Kicking off with the Laurel Park Fall 2013 race meeting (Sept. 19-Dec. 31) a new Maryland-bred program will begin. It is designed to enhance the breeding and ownership of Maryland-bred horses. Modeled on successful regional incentive programs, it expands the opportunities for Maryland-bred horses.
Last May, the Maryland Racing Commission (MRC), after a nearly year-long study by an industry task force, approved the expanded incentives for Maryland owners and breeders. Similar comprehensive programs have had significant impacts on the equine industries in Pennsylvania, West Virginia and New York.
The new Maryland-bred incentive program is intended to resurrect the Maryland horse breeding industry, which has undergone a devastating decline in recent years. This innovative program provides the incentive to breed new horses through an immediate increase of breeder bonuses for Maryland-bred horses, and will also provide attractive financial incentives to own horses both now and in the future.
Starting in 2013 at Laurel, and continuing in the future, there will be a 30 percent breeder bonus payout for Maryland-bred horses who finish first, second or third in all races, and a 10% Stallion Bonus. The owner bonus awards will continue with the current program of 17.5% to the winner through 2013.
In 2014, not only will the new breeders' program continue to reward Maryland-breds that finish first, second or third, but Maryland-owned horses will also receive a bonus for finishing in the top three. The owner's award percentage will remain at 17.5% until 2015, for maiden, allowance and claiming races of $10,000 and up.
By 2015, the breeder and owner bonuses will be 30 percent for the top three finishers in all races.
According to Bruce Quade, Chairman of the MRC, “The goal of this program is to bring Maryland racing and breeding back to its pre-eminent position on the national stage, and to provide the incentives to breed, own, and race Maryland-bred horses. This program provides the economic basis and stability for horsemen in Maryland as well as attracting national investment in the Maryland racing and breeding industry.”
“This incentive program will result in more Maryland-bred runners to help fill our races, and it validates the faith that Annapolis legislators have placed in us to grow the business of racing and breeding horses in Maryland,” said Tom Chuckas, president of the Maryland Jockey Club which runs Laurel and Pimlico Race Course.
Maryland Horse Breeders Association past president Dr.
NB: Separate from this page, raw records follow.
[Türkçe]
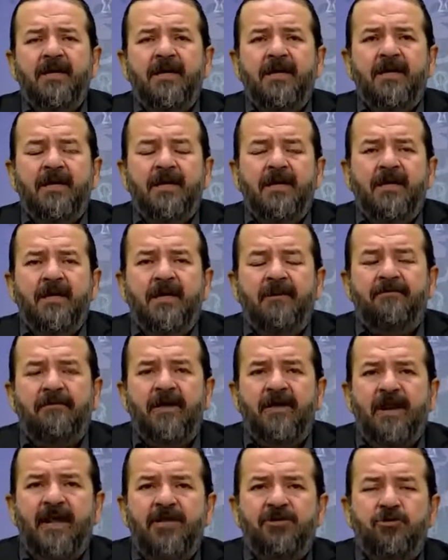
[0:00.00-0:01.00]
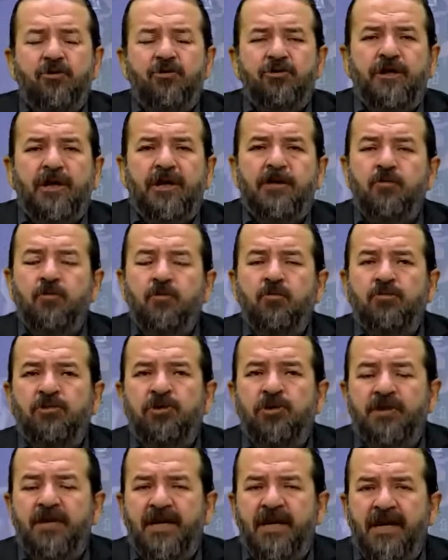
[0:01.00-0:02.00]
e, federasyoncuları
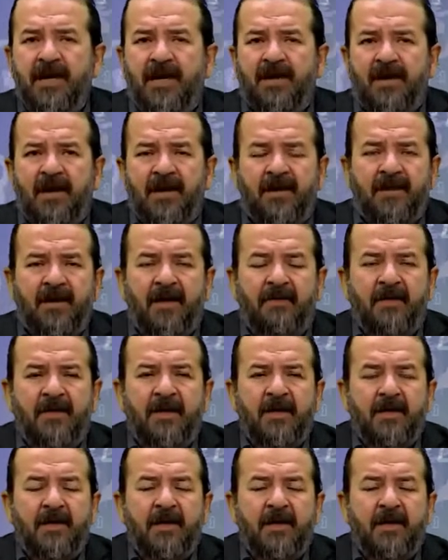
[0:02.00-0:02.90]
Rumcu ilan eden,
Tom Bowman said, “Over the past 12 months, we have witnessed the evolution of two initiatives that will propel Thoroughbred racing and breeding in Maryland back into a position of national prominence. First came the 10-year racing agreement, and now, the horse breeding agreement. Both were made possible through the diligent efforts of Governor Martin O'Malley and his staff, the Maryland Racing Commission, and key members of both the Maryland Senate and House of Delegates. I am confident that their collective efforts will be rewarded by the revitalization of an industry so economically and environmentally important to all the citizens of Maryland.”
Maryland Thoroughbred Horsemen's Association president Richard J. Meyer said, “I am pleased that the horsemen and breeders have resolved their differences for the best interests of Maryland racing. This accord, together with the long-term agreement we jointly signed with the Maryland Jockey Club last fall, allows us to focus our collective energy on moving Maryland racing forward, while giving us the flexibility to meet the challenges of an evolving industry.”
“The Governor and the General Assembly, through their continued support for Maryland racing and breeding, have given us the tools to permit the Maryland-bred program to flourish to the benefit of all Marylanders,” added Quade. “Just think of the farmland that will be preserved by these measures. The combination of this breeding initiative together with the 10-year agreement between the horsemen and the track earlier this year provides the stability and the economic incentives for Maryland horse racing and breeding to thrive.”